> **Requirement**:
The listing is to be returned word for word, without its images.

> **Data for this task**:
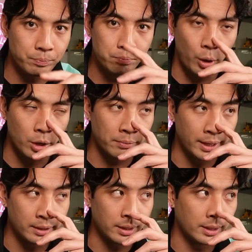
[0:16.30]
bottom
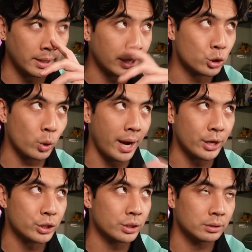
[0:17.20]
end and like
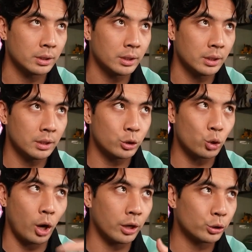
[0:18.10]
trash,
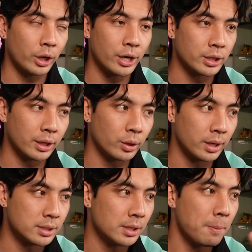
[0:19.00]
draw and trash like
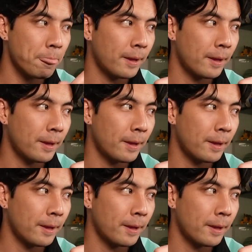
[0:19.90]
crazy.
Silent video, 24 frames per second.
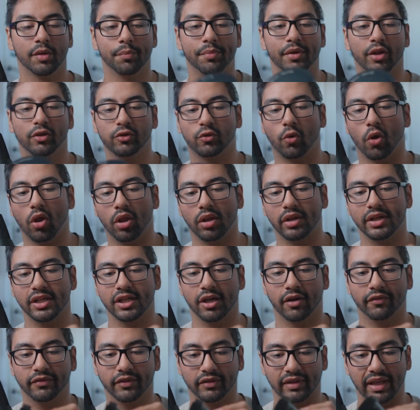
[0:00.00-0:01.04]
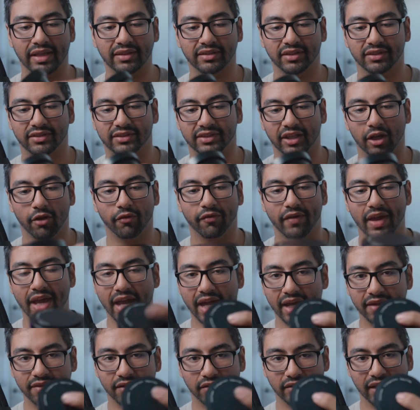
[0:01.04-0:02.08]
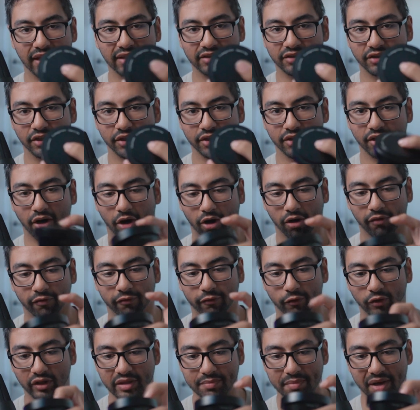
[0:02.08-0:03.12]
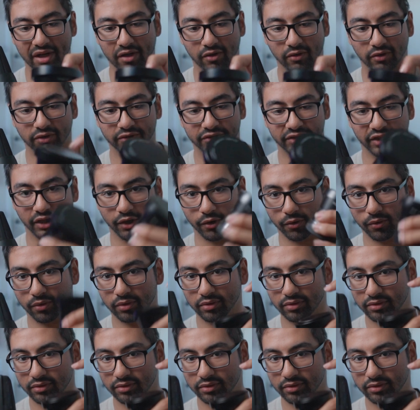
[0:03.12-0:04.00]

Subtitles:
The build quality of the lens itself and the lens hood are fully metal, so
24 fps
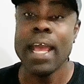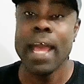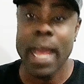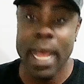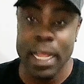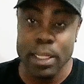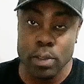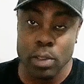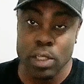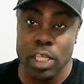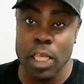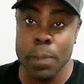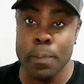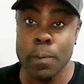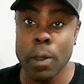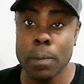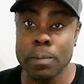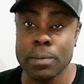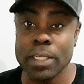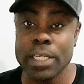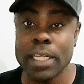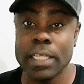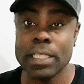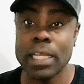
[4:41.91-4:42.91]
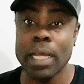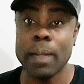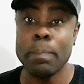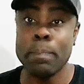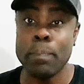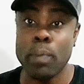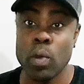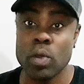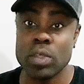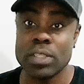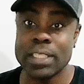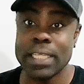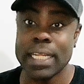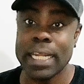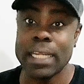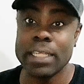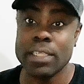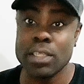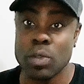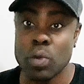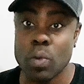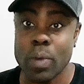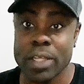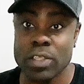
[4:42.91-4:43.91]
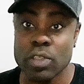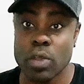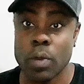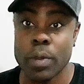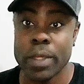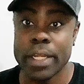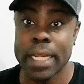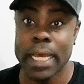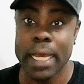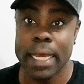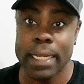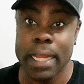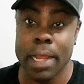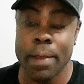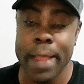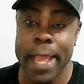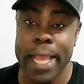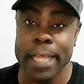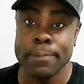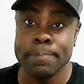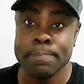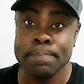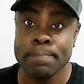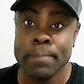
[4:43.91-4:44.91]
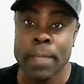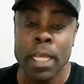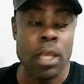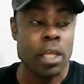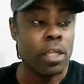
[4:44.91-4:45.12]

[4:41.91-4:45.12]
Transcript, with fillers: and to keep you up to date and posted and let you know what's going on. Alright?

> **Answer box**:
[0:16.30]
bottom
[0:17.20]
end and like
[0:18.10]
trash,
[0:19.00]
draw and trash like
[0:19.90]
crazy.
Silent video, 24 frames per second.
[0:00.00-0:01.04]
[0:01.04-0:02.08]
[0:02.08-0:03.12]
[0:03.12-0:04.00]

Subtitles:
The build quality of the lens itself and the lens hood are fully metal, so
24 fps
[4:41.91-4:42.91]
[4:42.91-4:43.91]
[4:43.91-4:44.91]
[4:44.91-4:45.12]

[4:41.91-4:45.12]
Transcript, with fillers: and to keep you up to date and posted and let you know what's going on. Alright?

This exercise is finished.